5 minute read

Why sending 16 post cards with an obviously hidden message is not enough

Introduction

The summer was awesome last year, when I started a road trip with a friend from my hometown. Destination: Spain. After visiting Lyon, Montpellier and Girona, the number one vacation-obligation came to our minds in Barcelona. Sending post cards to friends and families. For our friends, we also wanted to buy a souvenir, in form of a fine bottle of rum. As it seemed boring to just hand it over and because we were too lazy to write post cards with entirely distinct texts, we came up with the idea to exploit the post cards as a carrier for geo-coordinates which would point our friends to a spot, where we buried the bottle of rum. Killing two birds with one stone we thought. Far off!

Riddle creation

It’s important to note that all friends (from now on referred to as recipients), know each other and are in more or less direct communication with each other over a shared WhatsApp group. Our aim was clear: Only teamwork of every single recipient would make it possible to solve the riddle.

First we needed a message to encode. Google Maps helped us finding a spot and extracting the coordinates of the position where we would bury the bottle.

The message (i.e. the coordinates) was encoded like this: The string of characters was split into 16 chunks of similar lengths, 16 being the number of recipients. Each chunk was assigned to one recipient. The image above shows the assigned chunks. There was no way to find out how to concatenate these chunks again in order to retrieve the original message, so we arranged the post cards as a reconstructable chain. The required information for the chain order was encoded in the sender. Instead of writing our names at the bottoms of the post cards, we used the name of the recipient that corresponded to the previous chunk for each of the post cards. This also functioned as another hint towards the recognition of the post cards as a riddle (it was known that some of the “senders” were not around Barcelona that time). See the green area for an example of this information in the image below. Notice, how we even failed to spell the name of the sender correctly, which was yet another hint in this specific post card. The image below also demonstrates the “frame” in which we embedded the chunk of information: We designed a very ordinary post card text, which contained one number that represented a temperature (see the red area). In the demonstrated example, a chunk of the coordinates is embedded that seems like a reasonable temperature. However, also unlogical temperatures like “04” or even the characters “°” and “’” occurred. The texts of all post cards matched with exception of the two marked areas in order to make it clear which parts of the postcard contained relevant information.

How to solve the riddle?

The way of decoding the message seems very hard without a manual, so here is how we thought it would get solved.

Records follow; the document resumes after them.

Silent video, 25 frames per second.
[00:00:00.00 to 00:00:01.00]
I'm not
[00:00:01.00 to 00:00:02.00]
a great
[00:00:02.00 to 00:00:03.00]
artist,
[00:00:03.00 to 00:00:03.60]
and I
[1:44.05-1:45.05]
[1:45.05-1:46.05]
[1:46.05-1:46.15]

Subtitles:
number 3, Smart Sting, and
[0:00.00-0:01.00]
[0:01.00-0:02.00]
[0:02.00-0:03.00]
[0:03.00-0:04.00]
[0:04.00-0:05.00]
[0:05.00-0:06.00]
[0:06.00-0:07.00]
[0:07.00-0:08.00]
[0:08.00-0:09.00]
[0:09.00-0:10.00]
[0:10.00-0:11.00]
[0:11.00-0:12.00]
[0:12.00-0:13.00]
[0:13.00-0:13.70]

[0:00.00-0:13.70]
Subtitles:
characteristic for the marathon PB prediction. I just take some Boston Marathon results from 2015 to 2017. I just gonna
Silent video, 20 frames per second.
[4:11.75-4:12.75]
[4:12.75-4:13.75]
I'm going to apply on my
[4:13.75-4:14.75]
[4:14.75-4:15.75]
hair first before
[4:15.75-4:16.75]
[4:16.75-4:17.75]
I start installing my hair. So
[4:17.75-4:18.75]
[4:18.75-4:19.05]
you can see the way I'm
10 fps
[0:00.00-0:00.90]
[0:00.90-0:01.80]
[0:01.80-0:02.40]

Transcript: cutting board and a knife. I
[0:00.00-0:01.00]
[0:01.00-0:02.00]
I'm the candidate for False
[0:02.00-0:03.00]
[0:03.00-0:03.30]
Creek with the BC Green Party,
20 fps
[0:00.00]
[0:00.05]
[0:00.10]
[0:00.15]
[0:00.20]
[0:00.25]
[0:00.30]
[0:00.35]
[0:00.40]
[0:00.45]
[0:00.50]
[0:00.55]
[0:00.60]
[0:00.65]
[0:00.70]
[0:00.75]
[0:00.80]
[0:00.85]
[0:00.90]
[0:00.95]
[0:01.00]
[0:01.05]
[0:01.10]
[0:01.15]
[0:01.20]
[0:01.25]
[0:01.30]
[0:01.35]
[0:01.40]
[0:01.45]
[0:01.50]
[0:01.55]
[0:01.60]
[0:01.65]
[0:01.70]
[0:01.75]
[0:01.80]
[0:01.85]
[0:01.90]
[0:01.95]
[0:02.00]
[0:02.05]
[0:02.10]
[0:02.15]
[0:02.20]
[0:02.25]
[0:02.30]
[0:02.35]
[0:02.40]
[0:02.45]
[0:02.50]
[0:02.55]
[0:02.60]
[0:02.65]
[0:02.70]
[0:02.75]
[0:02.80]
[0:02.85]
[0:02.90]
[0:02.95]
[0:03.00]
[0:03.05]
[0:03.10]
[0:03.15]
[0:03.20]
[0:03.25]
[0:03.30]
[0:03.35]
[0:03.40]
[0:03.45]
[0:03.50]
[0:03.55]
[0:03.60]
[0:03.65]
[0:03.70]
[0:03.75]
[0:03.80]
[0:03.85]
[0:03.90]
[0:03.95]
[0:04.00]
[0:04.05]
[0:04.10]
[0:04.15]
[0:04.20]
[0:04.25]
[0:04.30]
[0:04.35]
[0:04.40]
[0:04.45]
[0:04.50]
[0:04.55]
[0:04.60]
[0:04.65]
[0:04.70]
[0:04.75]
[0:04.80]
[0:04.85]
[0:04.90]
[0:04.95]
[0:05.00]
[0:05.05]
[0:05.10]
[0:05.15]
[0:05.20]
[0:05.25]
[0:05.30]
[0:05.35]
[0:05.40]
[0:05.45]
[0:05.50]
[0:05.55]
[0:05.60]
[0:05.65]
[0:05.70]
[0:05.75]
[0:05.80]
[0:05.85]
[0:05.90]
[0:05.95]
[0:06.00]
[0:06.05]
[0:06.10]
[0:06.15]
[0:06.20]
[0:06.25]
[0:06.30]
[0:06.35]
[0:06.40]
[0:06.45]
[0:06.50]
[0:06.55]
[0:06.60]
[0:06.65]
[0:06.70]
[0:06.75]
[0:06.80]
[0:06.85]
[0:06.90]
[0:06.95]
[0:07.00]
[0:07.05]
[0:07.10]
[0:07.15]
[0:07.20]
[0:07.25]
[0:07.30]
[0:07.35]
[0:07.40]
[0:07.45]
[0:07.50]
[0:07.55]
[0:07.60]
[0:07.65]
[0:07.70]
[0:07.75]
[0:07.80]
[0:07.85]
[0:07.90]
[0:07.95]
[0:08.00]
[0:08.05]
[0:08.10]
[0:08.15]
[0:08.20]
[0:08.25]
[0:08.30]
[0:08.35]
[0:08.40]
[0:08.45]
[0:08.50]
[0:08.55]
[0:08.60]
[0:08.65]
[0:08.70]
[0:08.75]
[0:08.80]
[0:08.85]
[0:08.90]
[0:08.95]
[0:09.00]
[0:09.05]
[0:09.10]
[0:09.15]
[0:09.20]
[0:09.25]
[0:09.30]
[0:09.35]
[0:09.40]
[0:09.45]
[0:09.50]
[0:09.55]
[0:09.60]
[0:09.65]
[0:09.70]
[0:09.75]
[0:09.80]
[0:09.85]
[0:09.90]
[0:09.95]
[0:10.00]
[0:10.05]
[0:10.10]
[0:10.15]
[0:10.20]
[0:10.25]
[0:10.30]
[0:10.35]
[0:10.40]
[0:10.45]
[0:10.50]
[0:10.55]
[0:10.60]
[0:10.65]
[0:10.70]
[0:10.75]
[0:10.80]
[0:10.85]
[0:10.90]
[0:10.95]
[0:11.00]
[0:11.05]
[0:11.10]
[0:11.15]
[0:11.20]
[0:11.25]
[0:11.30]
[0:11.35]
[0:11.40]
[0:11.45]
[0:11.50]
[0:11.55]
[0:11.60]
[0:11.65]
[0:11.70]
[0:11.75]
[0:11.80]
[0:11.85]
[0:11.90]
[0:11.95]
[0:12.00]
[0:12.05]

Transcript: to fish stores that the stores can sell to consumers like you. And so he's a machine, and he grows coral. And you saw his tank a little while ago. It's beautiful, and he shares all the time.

The key for solving the puzzle were the cards that contained irrational temperatures (5 degrees in summer in Barcelona) or just non-sense characters (e.g. Es hat zwar viel zu heiße ° Grad). The recipients of those cards needed to notice the oddness in the message and hence motivate the comparison of the post cards of different recipients (remember that all friends knew each other and all of them received weird post cards at the same time). After the comparison of two cards, it would become clear that only a very small part of the text differs. Getting to the conclusion, that the post cards contained some hidden information was the first part of the riddle. The second part was to decode the message. Each post card contained two informations: one to two characters of the coordinates to uncover and the relative position of the characters with respect to the “sender”. It was easy to identify the two varying characters, as the rest of the postcard was exactly the same so the only thing missing to solve the riddle was to realize that the characters needed to be concatenated in a certain order to retrieve the hidden message. Once the post cards reached their destinations, the recipients already communicated and noticed that the transmitters were fake (“I didn’t know you were in Barcelona” -> “I wasn’t…”; “thank you for the post card, you recently sent” -> “me? I did not send any post card..”). In combination with the knowledge that the post cards contained a hidden message, it was necessary to identify the sender-recipient relationship as a chain that corresponded to the order of the characters in the hidden message. This was probably the hardest part of the riddle and it required someone to have knowledge about most of the postcards (for example by sharing images of the messages) in order to detect this hidden relationship.

What happened

Nothing. Even after subsequently injecting more and more obvious hints into our circle of friends no one became interested in solving the riddle.

Why it didn’t work

Solving the riddle involved a sequence of combinatorial solving thoughts. It was not a hard problem but one that required a decent amount motivation of at least one person in combination with the cooperation of all involved recipients. Even though we anticipated, that most of our friends wouldn’t care about the strange post cards (after all most post cards are written in a funny and more or less creative way), we relied on one of our friends especially and were sure he would question the oddness of the message and contact others in order to understand what was going on. He did not (he had a lot of other things going on during that time) Concluding, it would have been better to provide more obvious clues, identifying the post cards as a riddle. The second reason of failure was the motivation to solve the riddle. Once we told people that it’s a riddle, still no one cared (which I am a bit disappointed about). It seems like we should have pointed out that there is a good bottle of booze to win and things might have gone differently.

Even though, the riddle ended as a disappointment, it was a lot of fun designing it and I’m looking forward to the next riddle I’ll stumble upon. And now, GO AND FINALLY GET THAT FREAKIN BOTTLE!